Yesterday (Saturday 18th Feb) I did 3 things that were not my default, 3 things that were uncomfortable, 3 things that welcomed unease. These 3 actions that would be passed off as insignificant to many, were triumphant to me and fit in perfectly to my year of vulnerability.
The day started with speaking my mind and facing conflict. Not something I am a fan of but I had to step up. Unless I am pushed I tend to keep quiet. It’s a trait I’ve carried through from my childhood. My Auntie loves to tell me how I was so placid as a child – having the patience to endure my cousin’s teasing and tormenting. He would continue to push and push and………….push until I would see red and just lash out. It used to be physical…….his head versus a brick wall! Ahem……but maturity and adulthood turned the physical into lethal words wrapped up in passive aggressive paper. Self development has thankfully taught me to step back, breath and not to act on the defensive so although this is a character trait I have to live with it’s one I rarely let control me. Speaking my mind is going to heavily feature in my year of vulnerability as it’s so important. I’m not going to go around using my opinions to hurt and insult others but I am going to speak up when something truly matters.
As Martin Luther King Jnr said “Our lives begin to end the day we become silent about things that matter”.
So today was a great step in speaking my truth and coming from a place of authenticity. I am calm inside and that’s when I know I did the right thing – my stomach wasn’t churning with regret or turmoil and I know my conscience is clean.

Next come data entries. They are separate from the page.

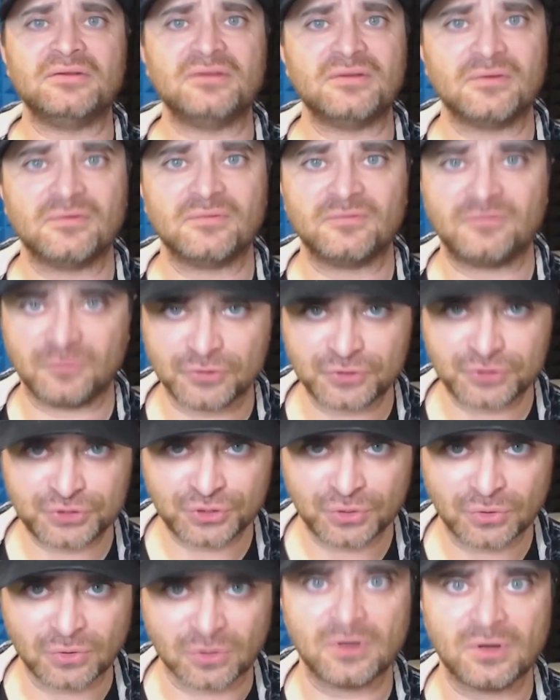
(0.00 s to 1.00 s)
for
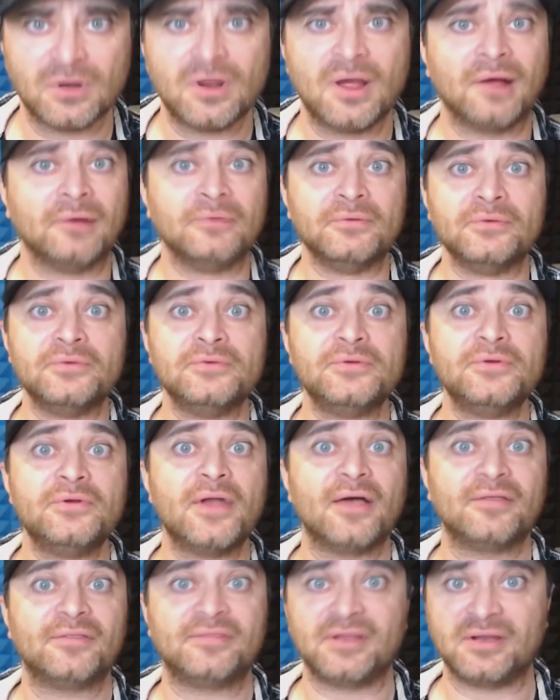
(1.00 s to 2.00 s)
sure
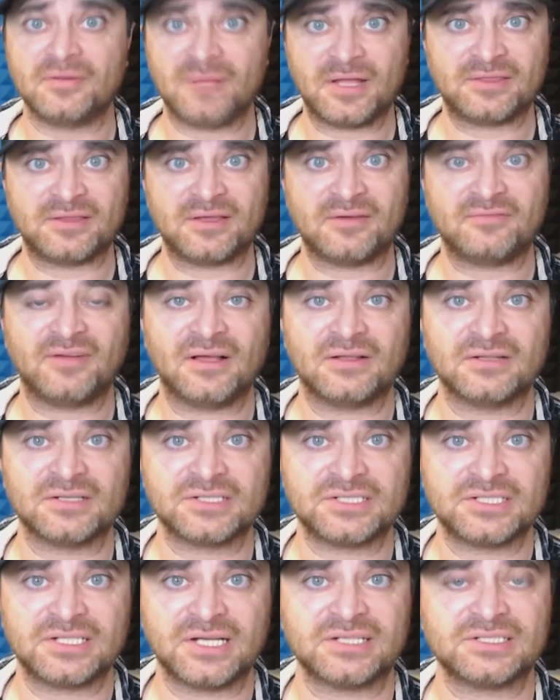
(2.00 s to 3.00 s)
nothing about that file
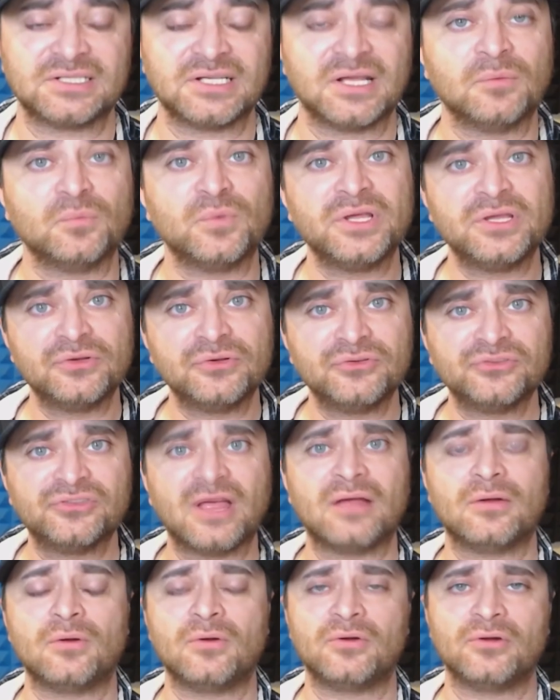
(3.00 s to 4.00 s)
has changed and we use
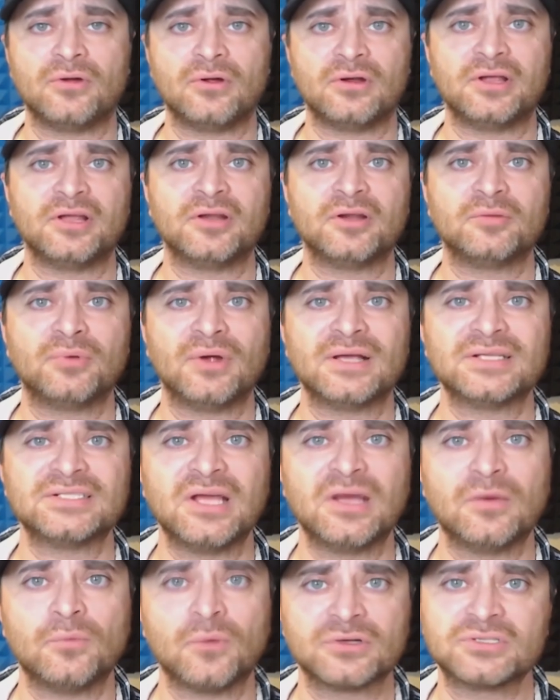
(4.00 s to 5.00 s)
that on our enterprise
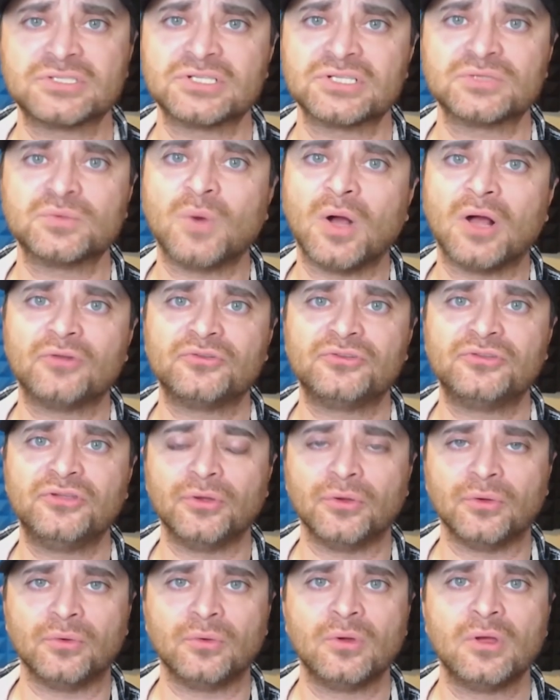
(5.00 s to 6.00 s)
networks as well
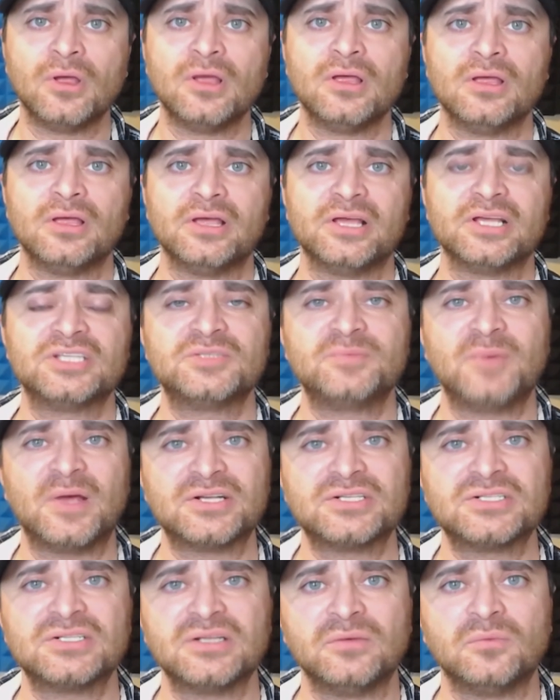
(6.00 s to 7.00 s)
too
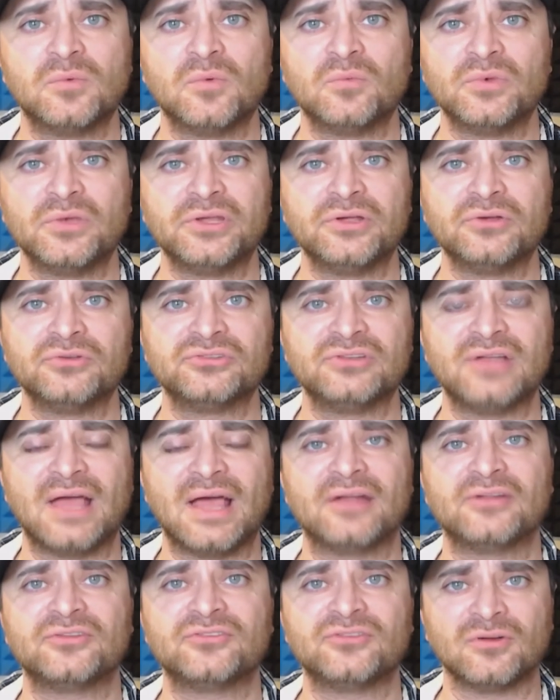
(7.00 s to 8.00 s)
especially when we use
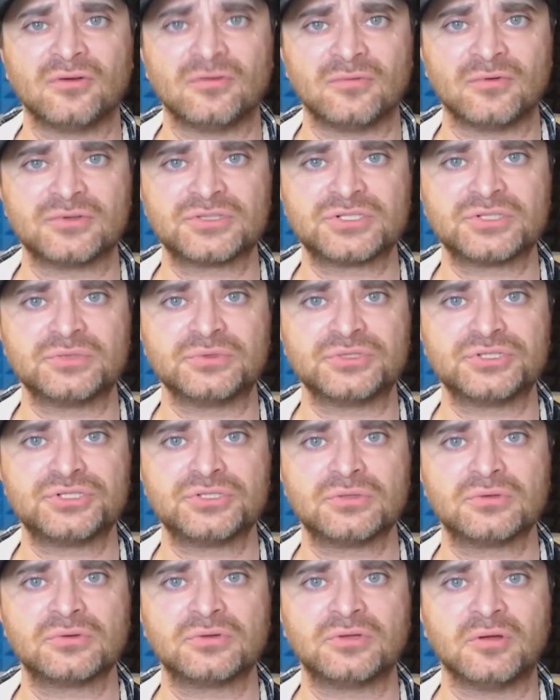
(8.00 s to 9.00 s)
data servers to
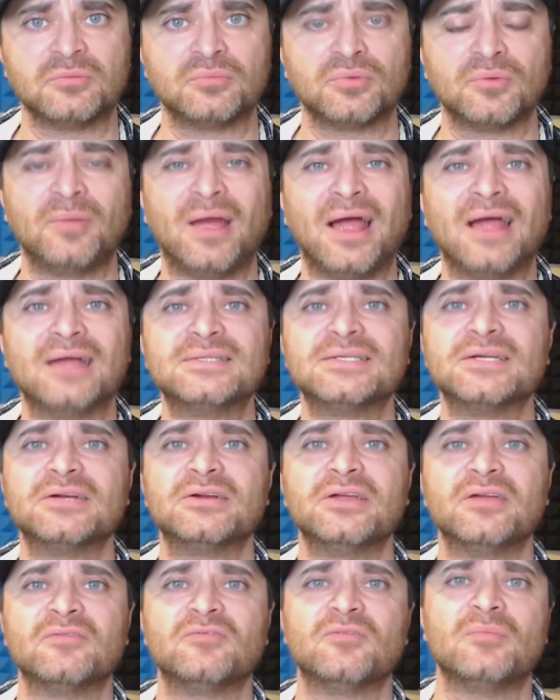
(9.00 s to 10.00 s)
ensure that
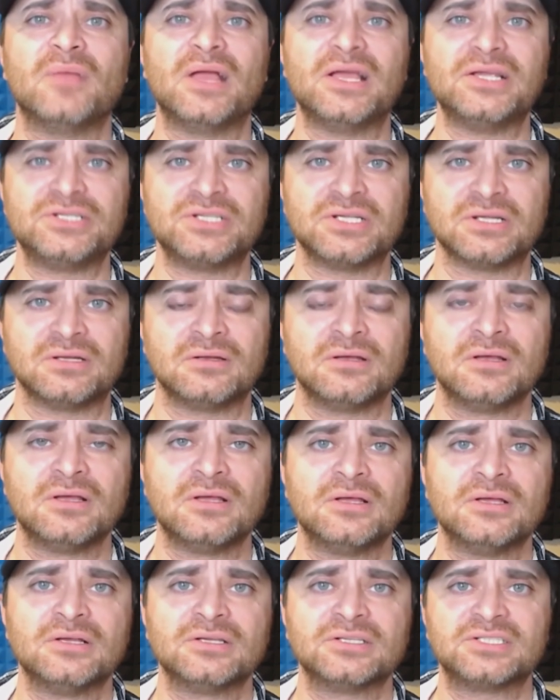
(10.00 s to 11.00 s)
proprietary information
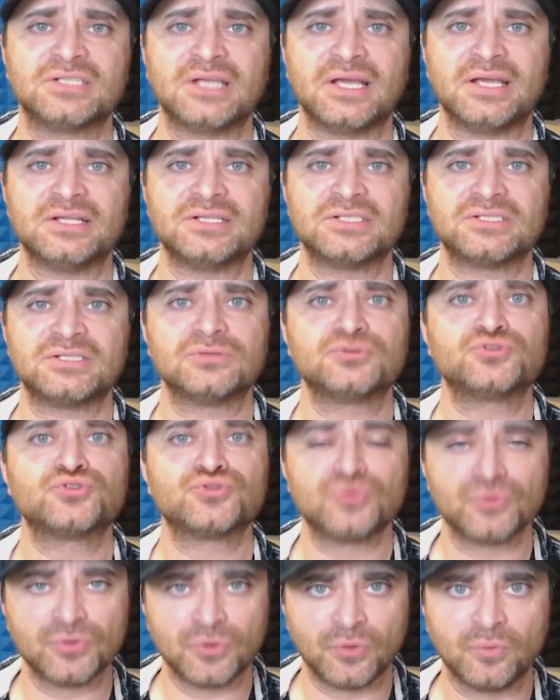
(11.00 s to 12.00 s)
stays
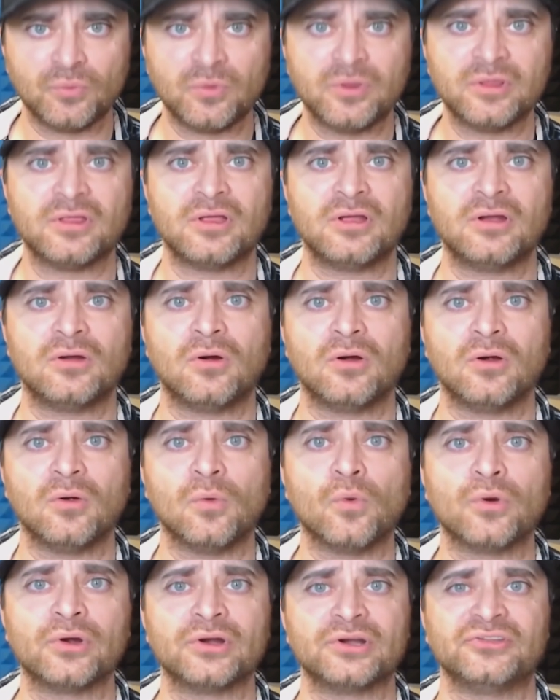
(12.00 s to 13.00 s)
true within our
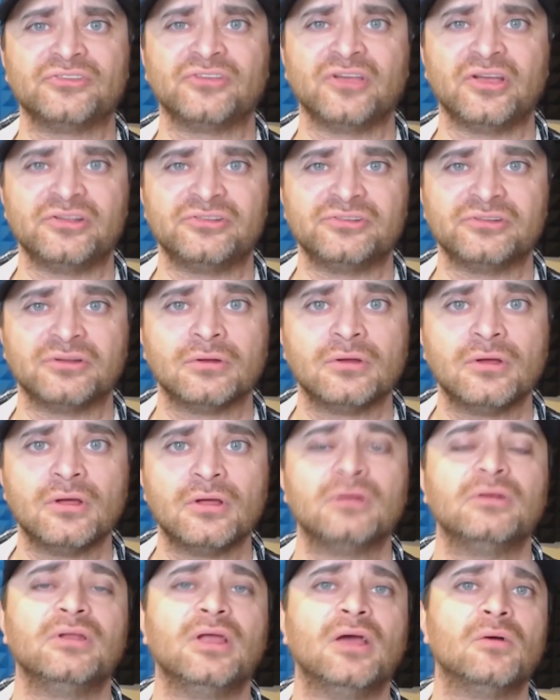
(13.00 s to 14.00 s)
organization
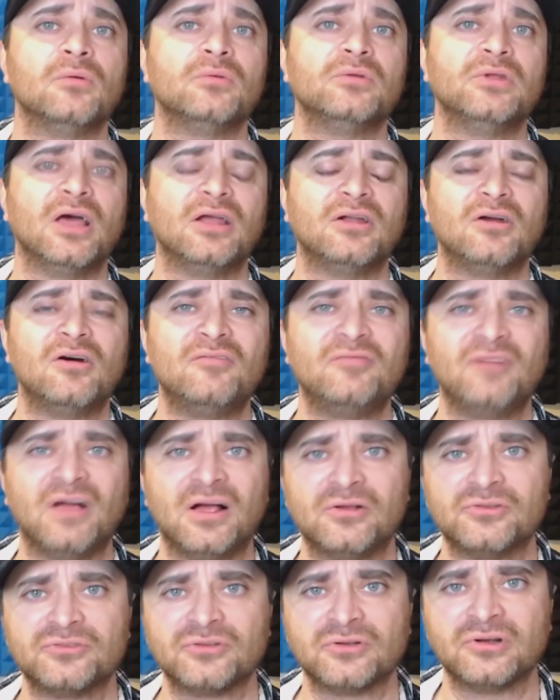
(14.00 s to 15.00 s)
now, not all
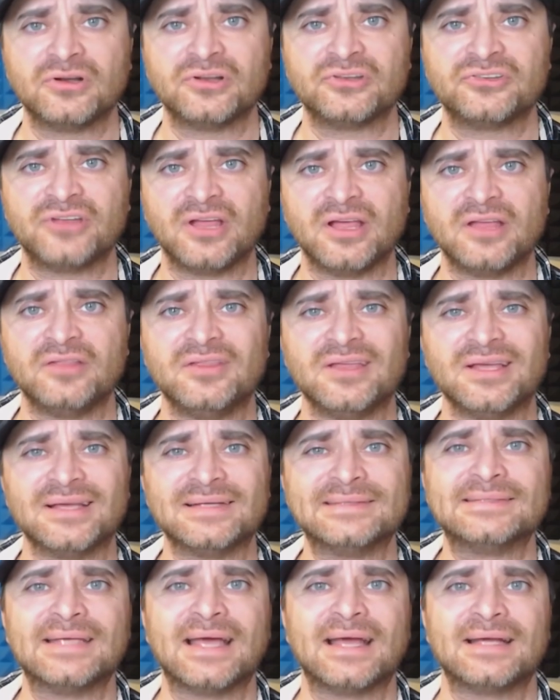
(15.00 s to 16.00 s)
files are going to stay the
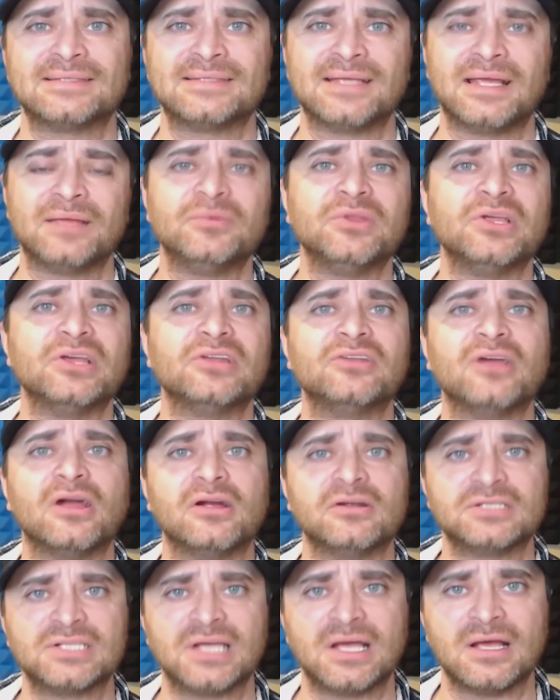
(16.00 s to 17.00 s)
exact same the
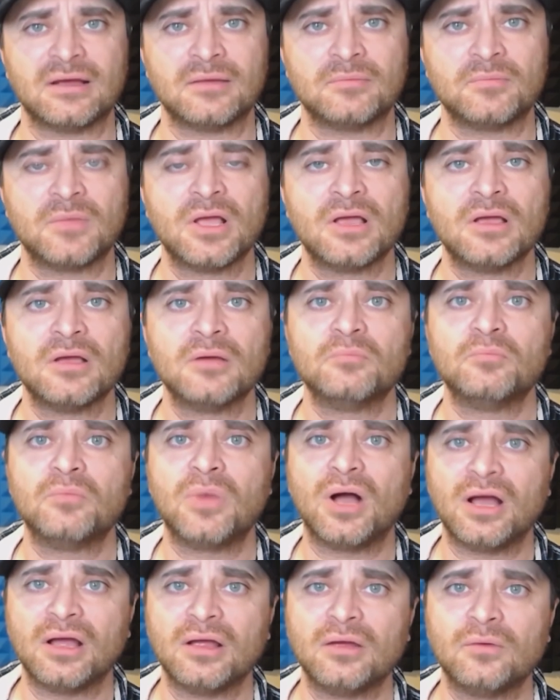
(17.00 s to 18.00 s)
entire time,
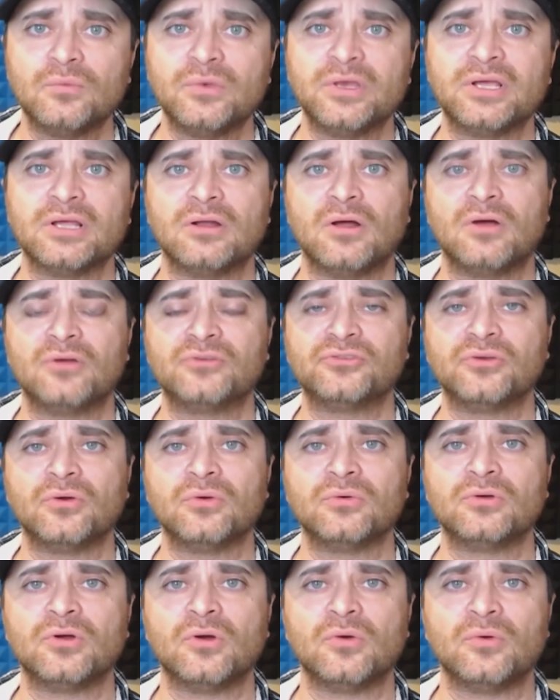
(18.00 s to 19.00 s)
but we can
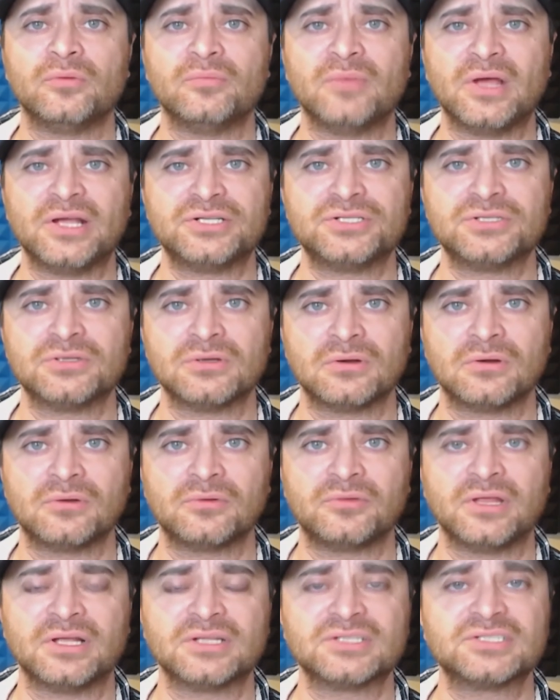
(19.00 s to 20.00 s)
also go and make sure
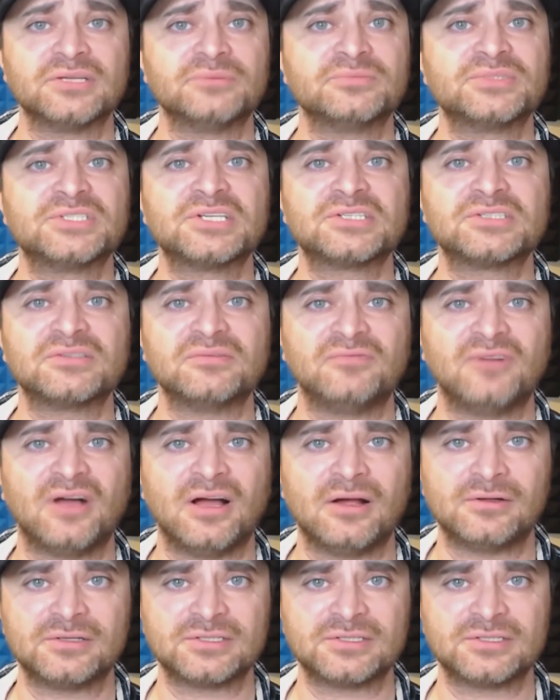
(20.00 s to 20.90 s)
that some system files,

I had decided earlier in the week that this Saturday would belong to me. I usually have plans on a weekend, if I’m not jumping on a train or coach to spend time out of London, I’m on a personal development course or training event. I love that my diary has something scheduled most of the time but I felt I owed myself a ‘go slow’ day. I stayed in bed long after I woke up, without setting an alarm, my pyjamas (yes pyjamas – this was a dirty word for me until a few months ago. I now have 3 pairs!! What has happened to me?) were still on after midday and I watched some TV. It felt wrong. I felt guilty. Guilty for having a lazy day! I sat with these feelings, had a word with myself, basically telling myself to lighten the f*%k up and embrace the day. I’m nurturing myself and that’s nothing to feel guilty about. Once I made this decision the day lightened up and I had 2 long and great conversations with friends and organised my desk. This wouldn’t have been a possibility if I was elsewhere. Plus I feel that my energy has been recharged – so I am going to make it a priority to schedule more days like this.
The 3rd act to me was the most empowering. I left the house without a bra! I let my boobs hang out. Well not literally hang out. I was wearing a vest, cardigan and jacket (both unbuttoned) but I was braless! And man did it feel good! As many women will testify, that moment when you get home and you take your bra off is such an epic feeling. I’ve definitely been known to emit an accompanying groan to go with it…….like a really satisfying stretch. Thanks to the media, snapping shots of unsuspecting celebrities body shaming them I have not gone braless since my early 20s. If the media is blasting women for nature and gravity being in cahoots, then that means everyone else is looking and judging right? Add to that people thinking they have a right, as a mobile phone owner, to take pictures of others on the sly just to share on social media – to laugh at! And we thought bullying stopped at school! I had no desire to put myself out there, until now. As SELF LOVE and not caring what other people think is a BIGGIE for me in my year of vulnerability– this was the perfect challenge. Many of you will be thinking, erm – wait a minute – you got your full kit off last year in Hull and painted yourself blue, how can going without a bra to your local shops be more empowering? I have 3 words to answer that ‘Safety in Numbers’. I was in the same boat as every other person there. This time this was my own challenge. Do you know what happened when I went out braless?
🔹The man that was staring at me as I walked past, spoke out to say……………my fly was undone.
🔹My nipples stood to attention as I passed the chilled food aisle! Brrrrrrr!!!
So nothing happened. Absolutely nothing!! So many times we spend time worrying about what may happen when most of that time nothing does.
So there you have it. My 3 things. I’m proud of myself and have just stopped typing to pat myself on the back.
I want to leave you with some words that came to me today.
“Would you rather be liked because of what you do or because of who you actually are?”